C'est en 1802 qu'il peaufine son premier piano qui a la particularité d'avoir les cordes frappées par un
marteau et non plus pincées et dépose ce brevet en 1807. Avec la collaboration de Charles Hemme, la
Manufacture des pianos Pleyel ouvre ses portes en 1809. Il y en aura des adeptes de l'instrument Pleyel à la
mécanique légère, sensible au toucher avec des touches lourdes qui rendent les notes élastiques et
aériennes, comme Saint Saens, Debussy, Liszt, et surtout Chopin.
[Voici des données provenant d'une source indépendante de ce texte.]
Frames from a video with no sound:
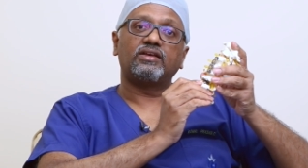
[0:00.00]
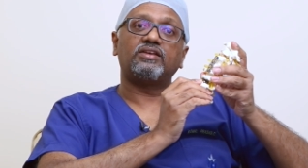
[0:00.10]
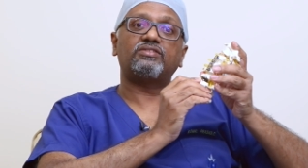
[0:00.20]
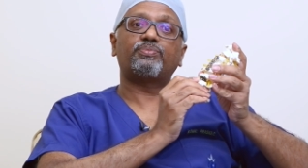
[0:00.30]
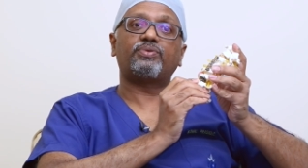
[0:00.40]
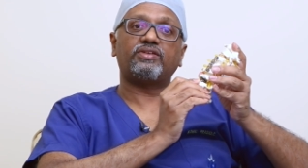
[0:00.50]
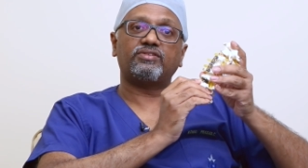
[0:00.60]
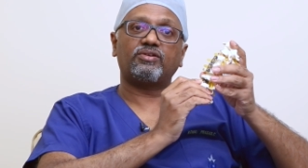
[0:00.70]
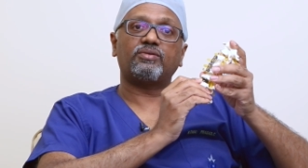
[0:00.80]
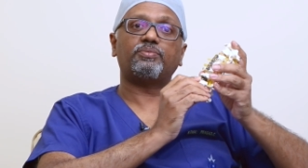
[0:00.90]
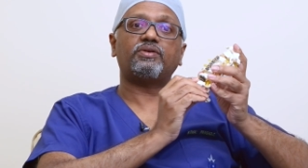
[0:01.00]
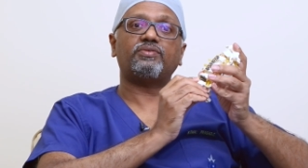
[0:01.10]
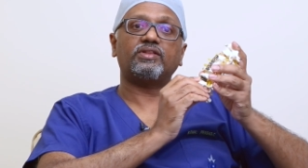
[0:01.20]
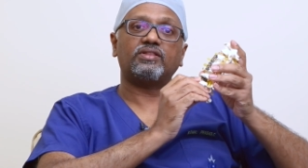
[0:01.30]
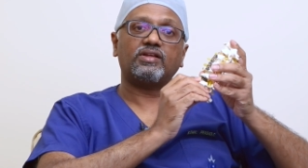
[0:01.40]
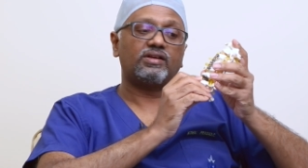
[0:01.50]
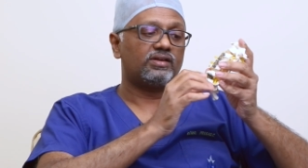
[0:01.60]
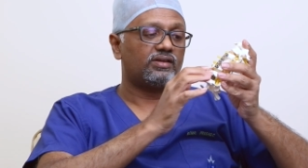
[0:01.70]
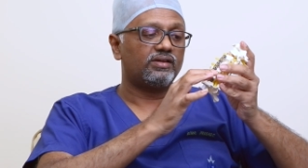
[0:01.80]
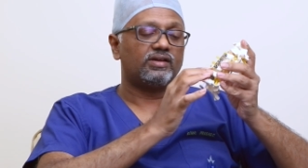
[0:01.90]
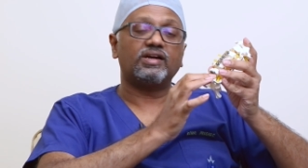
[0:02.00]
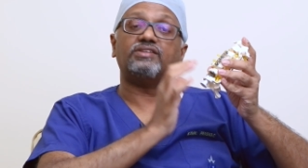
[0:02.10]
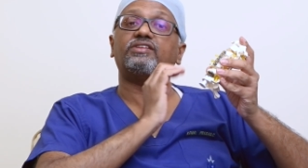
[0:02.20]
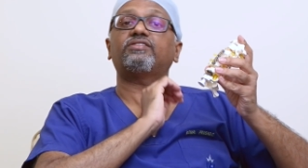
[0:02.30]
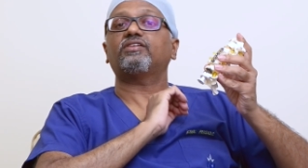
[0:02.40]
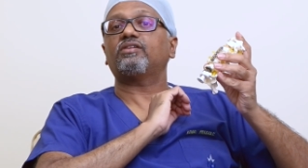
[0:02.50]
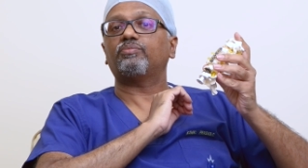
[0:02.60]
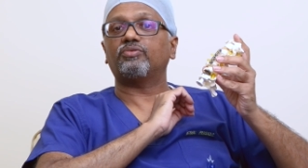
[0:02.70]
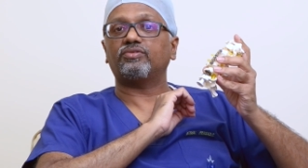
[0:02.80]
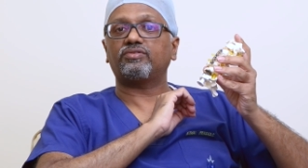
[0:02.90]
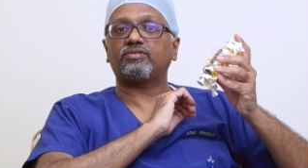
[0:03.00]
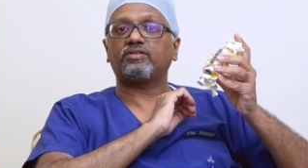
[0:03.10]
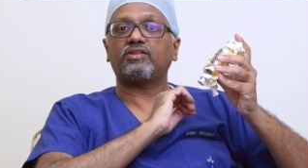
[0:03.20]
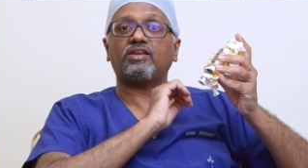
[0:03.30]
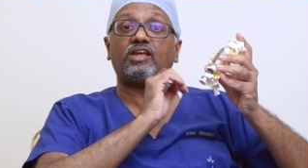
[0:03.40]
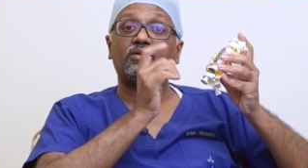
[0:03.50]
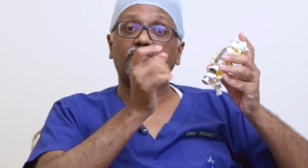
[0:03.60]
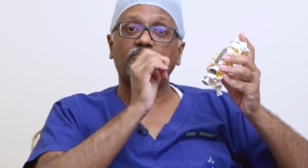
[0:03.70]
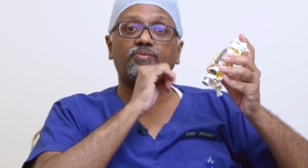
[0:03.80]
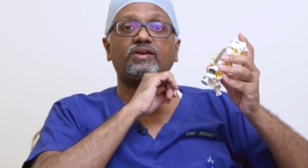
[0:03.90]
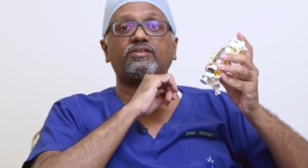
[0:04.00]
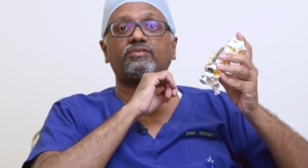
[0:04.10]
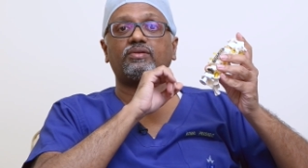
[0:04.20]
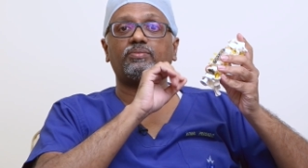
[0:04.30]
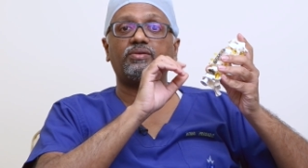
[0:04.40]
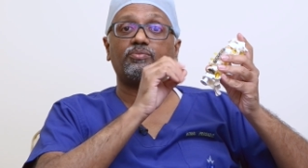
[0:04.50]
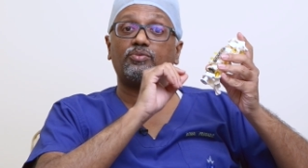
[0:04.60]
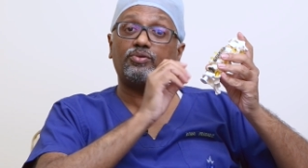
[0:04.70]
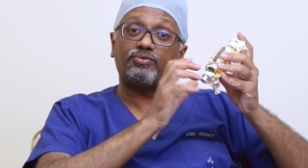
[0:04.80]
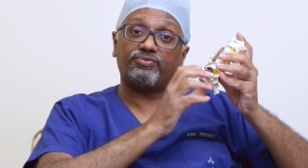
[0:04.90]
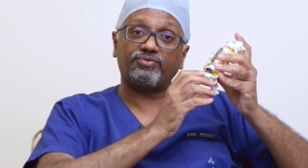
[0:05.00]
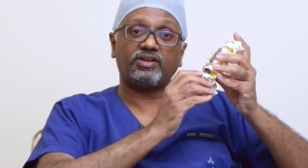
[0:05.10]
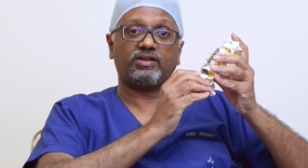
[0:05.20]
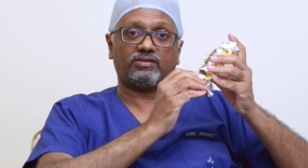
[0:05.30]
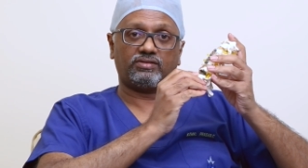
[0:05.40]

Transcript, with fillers: is preserved between the adjacent bones. The neck movements will be more free.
Ce dernier est un fidèle de l'écurie Pleyel et
tombant amoureux de l'élègance et la grâce du piano Pleyel s'écrira :"Les pianos de Pleyel sont non plus
ultra". Plus tard Chopin, devenu intime, ami fidèle, s'investira dans la Société Ignace Pleyel & Compagnie
fondée par son fils Camille Pleyel en 1829. Camille s'associe en 1830 à Kalkbrenner, compositeur ami de
Chopin et professeur de piano de Marie Pleyel et du compositeur-chef d'orchestre Charles Hallé, pour lancer
une fabrique de nouveaux pianos.
En 1820 on compte une trentaine de fabricants de piano en France, qui souvent ouvrent leur salon et salle de
musique comme le fameux et resplendissant Salon de musique Pleyel à cette époque, qui se trouve rue Cadet à
Paris où Frederic Chopin donne son premier concert en 1832 et son dernier concert en 1848. Près de Blanche, Marcadet et Rochechouart, la
fabrique de pianos Pleyel en 1830 fait vivre plus de 200 ouvriers (900 ouvriers en 1890) et le complexe
énorme aux affaires florissantes qui comprend une scierie gigantesque, une multitude d'ateliers, offrira
également rue Rochechouart la deuxième plus grande salle de concert au monde de 550 places. Une plus modeste
sera ouverte également au siège Pleyel rue Richelieu jusqu'à ce que celle du Faubourg Saint-Honoré, toujours
en place, ouvre ses portes. La Salle Pleyel inaugurée en 1927, dont le sol et les murs sont art-déco, a accueilli le jeune Camille Saint-Saëns âgé de 11 ans pour son
premier concert, Cortot, Debussy, Liszt, Rubinstein, Hiller, Stravinsky est devenu en 90 ans un haut lieu
musical international que les artistes contemporains venant du classique ou du rock admirent.
Ignace Pleyel mort en 1831, avant-gardiste brillant, invente une sonorité en créant le cadre métallique
ou introduit le piano droit en France et son fils Camille aussi compositeur et pianiste continue la même
aventure en créant de nouveaux pianos aux allures romantiques dont les marteaux effleurent délicatement les
cordes. En deux siècles, 250 000 pianos Pleyel ont été fabriqués et vendus. Quand dans les années 2000, le
propriétaire de la salle Pleyel décide de regrouper les désormais 3 seuls fabricants français de
pianos, Erard, Gaveau et Pleyel à Alès, c'est pour que cette Manufacture
des pianos français d'Alès annonce en 2007 la fermeture de ses ateliers. Regroupés dès lors à la fabrique
Pleyel de Saint-Denis bâtie en 1865, tout fermera à la fin de l'année sans que les investisseurs publics ou privés y prêtent la moindre attention. Tout ceci est bien voilé et bien bouché. L'indifférence ne coûte pas cher,
heureusement il reste toujours les burgers à engouffrer devant les matchs de foot. Mais en 2014, c'est Pleyel qui ne jouera plus.